- **PROBLEM TO WORK ON**
All lines from the one with "[1:56.05-1:57.09]" through the end of the records below are to be given again exactly, and nothing else.

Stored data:

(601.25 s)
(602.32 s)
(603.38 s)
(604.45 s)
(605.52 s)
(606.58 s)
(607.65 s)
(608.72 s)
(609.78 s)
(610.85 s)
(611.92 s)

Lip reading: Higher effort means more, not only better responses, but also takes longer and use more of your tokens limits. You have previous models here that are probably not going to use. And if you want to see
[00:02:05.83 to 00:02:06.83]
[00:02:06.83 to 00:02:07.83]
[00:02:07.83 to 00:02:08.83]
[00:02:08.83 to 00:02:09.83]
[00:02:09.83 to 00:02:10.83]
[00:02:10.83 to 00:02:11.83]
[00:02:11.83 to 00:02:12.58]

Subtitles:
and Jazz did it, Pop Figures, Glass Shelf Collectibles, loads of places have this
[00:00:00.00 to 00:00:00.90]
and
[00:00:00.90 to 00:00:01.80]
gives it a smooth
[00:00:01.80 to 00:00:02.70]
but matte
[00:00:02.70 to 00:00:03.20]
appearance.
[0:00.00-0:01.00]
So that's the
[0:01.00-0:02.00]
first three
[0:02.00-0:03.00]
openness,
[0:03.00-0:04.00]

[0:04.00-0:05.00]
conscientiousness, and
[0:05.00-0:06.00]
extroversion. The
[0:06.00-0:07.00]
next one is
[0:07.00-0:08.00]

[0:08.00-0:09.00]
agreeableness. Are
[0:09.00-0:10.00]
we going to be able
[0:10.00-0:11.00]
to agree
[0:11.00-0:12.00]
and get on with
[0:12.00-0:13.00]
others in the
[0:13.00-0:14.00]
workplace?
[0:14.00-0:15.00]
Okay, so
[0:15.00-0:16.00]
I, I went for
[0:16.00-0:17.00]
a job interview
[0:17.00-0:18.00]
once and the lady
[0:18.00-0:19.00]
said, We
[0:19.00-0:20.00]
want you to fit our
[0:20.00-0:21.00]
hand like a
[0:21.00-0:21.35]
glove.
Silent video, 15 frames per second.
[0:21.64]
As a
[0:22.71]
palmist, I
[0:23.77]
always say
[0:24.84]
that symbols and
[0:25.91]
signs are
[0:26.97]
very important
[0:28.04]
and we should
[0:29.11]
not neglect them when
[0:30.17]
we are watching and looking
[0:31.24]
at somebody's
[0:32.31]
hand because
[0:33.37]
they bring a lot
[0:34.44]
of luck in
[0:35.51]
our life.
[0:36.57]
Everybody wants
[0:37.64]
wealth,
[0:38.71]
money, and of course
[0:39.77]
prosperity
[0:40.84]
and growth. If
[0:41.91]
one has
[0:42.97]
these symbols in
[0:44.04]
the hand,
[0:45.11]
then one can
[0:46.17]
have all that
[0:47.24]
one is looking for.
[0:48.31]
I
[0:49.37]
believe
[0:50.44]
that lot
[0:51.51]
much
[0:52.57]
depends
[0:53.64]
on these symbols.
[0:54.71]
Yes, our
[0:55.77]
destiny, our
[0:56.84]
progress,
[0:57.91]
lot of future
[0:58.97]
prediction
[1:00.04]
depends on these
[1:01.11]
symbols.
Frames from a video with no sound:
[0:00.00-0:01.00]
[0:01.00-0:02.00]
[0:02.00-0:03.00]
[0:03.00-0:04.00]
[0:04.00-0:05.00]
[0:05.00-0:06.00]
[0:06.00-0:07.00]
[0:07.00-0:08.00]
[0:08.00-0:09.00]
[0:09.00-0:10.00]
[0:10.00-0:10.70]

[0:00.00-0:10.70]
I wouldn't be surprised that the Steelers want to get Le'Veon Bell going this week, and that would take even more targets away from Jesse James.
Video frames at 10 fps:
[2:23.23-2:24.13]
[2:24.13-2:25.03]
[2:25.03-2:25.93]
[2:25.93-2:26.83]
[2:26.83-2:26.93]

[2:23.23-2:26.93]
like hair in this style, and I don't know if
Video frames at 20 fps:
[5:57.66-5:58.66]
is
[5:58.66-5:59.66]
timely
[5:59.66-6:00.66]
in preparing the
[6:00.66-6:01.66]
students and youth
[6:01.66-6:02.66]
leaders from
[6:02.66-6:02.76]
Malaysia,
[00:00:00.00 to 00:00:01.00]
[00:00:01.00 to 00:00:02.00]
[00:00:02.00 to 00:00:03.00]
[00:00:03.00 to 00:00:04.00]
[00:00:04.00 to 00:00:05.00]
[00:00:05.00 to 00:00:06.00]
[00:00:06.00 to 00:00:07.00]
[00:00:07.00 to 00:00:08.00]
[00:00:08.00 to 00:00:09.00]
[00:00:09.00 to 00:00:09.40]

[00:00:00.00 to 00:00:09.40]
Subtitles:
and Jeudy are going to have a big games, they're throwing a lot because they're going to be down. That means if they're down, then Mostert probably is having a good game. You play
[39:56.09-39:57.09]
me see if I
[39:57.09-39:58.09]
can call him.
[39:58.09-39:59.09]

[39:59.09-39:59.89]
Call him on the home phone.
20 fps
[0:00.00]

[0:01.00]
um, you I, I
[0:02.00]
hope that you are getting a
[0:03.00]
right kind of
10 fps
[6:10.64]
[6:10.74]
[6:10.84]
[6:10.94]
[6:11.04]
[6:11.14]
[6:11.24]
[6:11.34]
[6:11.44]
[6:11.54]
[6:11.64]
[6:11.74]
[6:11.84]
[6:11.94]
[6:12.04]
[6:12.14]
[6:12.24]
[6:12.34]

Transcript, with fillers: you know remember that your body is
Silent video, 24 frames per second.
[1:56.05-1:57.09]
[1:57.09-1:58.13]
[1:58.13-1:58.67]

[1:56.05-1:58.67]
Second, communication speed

- **EXERCISE ANSWER**
[1:56.05-1:57.09]
[1:57.09-1:58.13]
[1:58.13-1:58.67]

[1:56.05-1:58.67]
Second, communication speed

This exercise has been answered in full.